ABOUT THIS EXERCISE » Starting at the first line of the data below, repeat each line word for word up to and including the line with "[0:05.00-0:06.00]".

Collected data:
· · · · · · ·

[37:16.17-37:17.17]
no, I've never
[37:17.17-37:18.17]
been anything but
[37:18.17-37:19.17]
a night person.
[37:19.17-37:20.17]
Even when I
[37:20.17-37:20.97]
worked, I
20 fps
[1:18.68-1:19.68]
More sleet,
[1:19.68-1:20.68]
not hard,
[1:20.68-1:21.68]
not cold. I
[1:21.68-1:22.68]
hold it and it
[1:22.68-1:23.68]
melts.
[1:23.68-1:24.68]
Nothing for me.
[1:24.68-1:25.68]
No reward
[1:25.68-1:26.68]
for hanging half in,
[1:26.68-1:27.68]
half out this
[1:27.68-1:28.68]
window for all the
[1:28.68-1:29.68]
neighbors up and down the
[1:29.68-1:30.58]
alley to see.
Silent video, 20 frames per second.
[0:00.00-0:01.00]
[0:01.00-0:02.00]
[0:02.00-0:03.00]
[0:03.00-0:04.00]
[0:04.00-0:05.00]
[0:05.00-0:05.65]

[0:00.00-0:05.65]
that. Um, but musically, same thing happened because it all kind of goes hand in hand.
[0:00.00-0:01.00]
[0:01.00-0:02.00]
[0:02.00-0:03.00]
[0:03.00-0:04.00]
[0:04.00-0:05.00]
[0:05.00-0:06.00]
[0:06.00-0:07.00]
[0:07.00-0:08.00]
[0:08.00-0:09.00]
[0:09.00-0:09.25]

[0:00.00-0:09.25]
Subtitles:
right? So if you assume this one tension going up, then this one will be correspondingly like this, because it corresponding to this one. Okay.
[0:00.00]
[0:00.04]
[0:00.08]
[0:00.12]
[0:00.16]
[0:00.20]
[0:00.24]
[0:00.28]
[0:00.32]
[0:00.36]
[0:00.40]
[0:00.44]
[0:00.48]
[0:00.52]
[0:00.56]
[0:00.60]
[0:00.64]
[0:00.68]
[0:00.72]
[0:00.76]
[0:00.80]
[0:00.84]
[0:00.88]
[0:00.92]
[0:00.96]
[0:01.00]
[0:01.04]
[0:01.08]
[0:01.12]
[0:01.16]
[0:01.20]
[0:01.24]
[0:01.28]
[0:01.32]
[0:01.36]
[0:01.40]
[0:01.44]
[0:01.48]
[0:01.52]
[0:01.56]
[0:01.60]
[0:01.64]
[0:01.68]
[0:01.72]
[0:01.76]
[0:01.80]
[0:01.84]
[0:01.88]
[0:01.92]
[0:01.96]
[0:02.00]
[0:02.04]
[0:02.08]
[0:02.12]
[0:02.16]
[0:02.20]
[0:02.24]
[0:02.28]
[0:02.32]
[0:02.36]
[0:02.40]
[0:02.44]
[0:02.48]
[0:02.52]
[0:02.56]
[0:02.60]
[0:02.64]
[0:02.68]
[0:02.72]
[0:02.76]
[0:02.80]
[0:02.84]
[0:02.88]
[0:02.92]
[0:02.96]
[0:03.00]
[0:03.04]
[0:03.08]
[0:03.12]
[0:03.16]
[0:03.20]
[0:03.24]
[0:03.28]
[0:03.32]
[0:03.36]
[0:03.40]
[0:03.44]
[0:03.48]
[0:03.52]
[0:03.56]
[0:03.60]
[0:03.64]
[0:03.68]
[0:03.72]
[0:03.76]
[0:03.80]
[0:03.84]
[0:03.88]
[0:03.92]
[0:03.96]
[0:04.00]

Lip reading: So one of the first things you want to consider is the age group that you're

· · · · · · ·

TASK RESULT »
[37:16.17-37:17.17]
no, I've never
[37:17.17-37:18.17]
been anything but
[37:18.17-37:19.17]
a night person.
[37:19.17-37:20.17]
Even when I
[37:20.17-37:20.97]
worked, I
20 fps
[1:18.68-1:19.68]
More sleet,
[1:19.68-1:20.68]
not hard,
[1:20.68-1:21.68]
not cold. I
[1:21.68-1:22.68]
hold it and it
[1:22.68-1:23.68]
melts.
[1:23.68-1:24.68]
Nothing for me.
[1:24.68-1:25.68]
No reward
[1:25.68-1:26.68]
for hanging half in,
[1:26.68-1:27.68]
half out this
[1:27.68-1:28.68]
window for all the
[1:28.68-1:29.68]
neighbors up and down the
[1:29.68-1:30.58]
alley to see.
Silent video, 20 frames per second.
[0:00.00-0:01.00]
[0:01.00-0:02.00]
[0:02.00-0:03.00]
[0:03.00-0:04.00]
[0:04.00-0:05.00]
[0:05.00-0:05.65]

[0:00.00-0:05.65]
that. Um, but musically, same thing happened because it all kind of goes hand in hand.
[0:00.00-0:01.00]
[0:01.00-0:02.00]
[0:02.00-0:03.00]
[0:03.00-0:04.00]
[0:04.00-0:05.00]
[0:05.00-0:06.00]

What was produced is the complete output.